Segment Open

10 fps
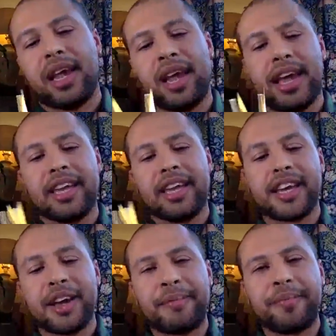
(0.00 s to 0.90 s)

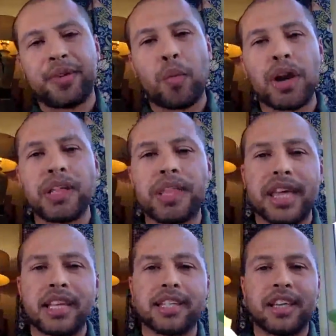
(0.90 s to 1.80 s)
And one of the
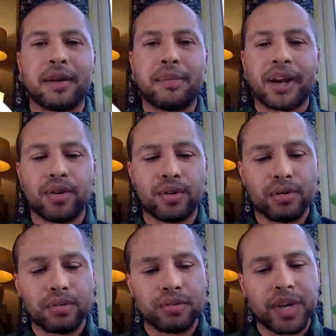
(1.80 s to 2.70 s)
things that Michael
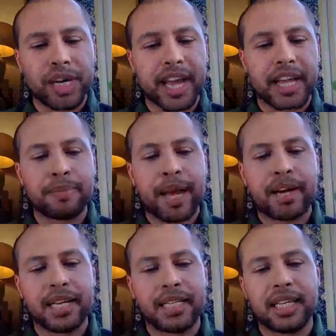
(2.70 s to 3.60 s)
really cares
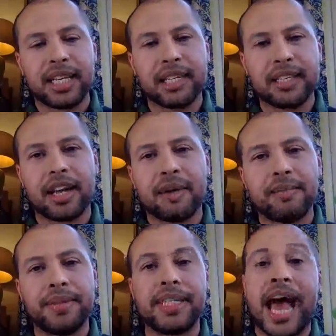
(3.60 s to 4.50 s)
about is his
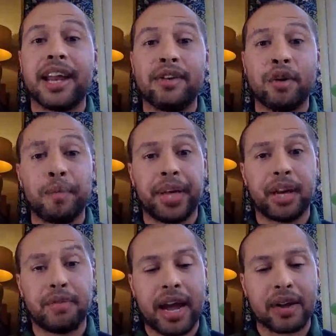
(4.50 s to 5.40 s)
dad not being
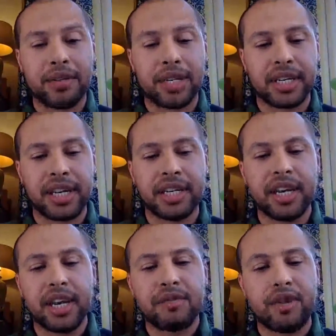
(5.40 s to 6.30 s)
around, and he
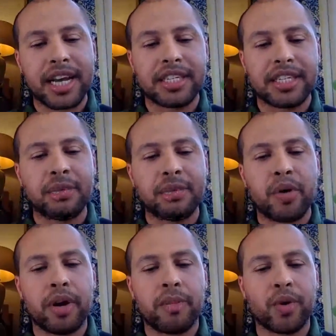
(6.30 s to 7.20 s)
writes this
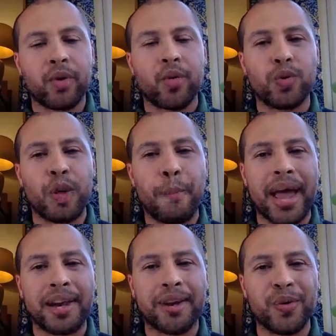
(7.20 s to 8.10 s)
poem called The
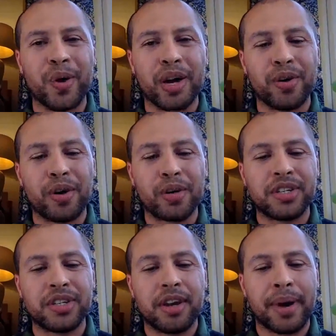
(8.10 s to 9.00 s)
Men Who Are Not
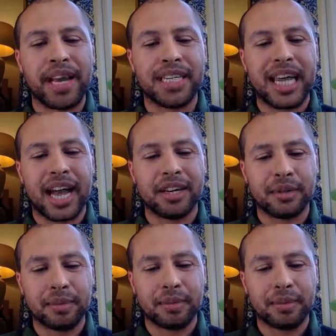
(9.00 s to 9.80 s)
My Dad.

Segment Closed

INSTRUCTIONS TO FOLLOW:
Please write out the whole listing exactly, but not the pictures in it.

EXPECTED ANSWER:
10 fps
(0.00 s to 0.90 s)

(0.90 s to 1.80 s)
And one of the
(1.80 s to 2.70 s)
things that Michael
(2.70 s to 3.60 s)
really cares
(3.60 s to 4.50 s)
about is his
(4.50 s to 5.40 s)
dad not being
(5.40 s to 6.30 s)
around, and he
(6.30 s to 7.20 s)
writes this
(7.20 s to 8.10 s)
poem called The
(8.10 s to 9.00 s)
Men Who Are Not
(9.00 s to 9.80 s)
My Dad.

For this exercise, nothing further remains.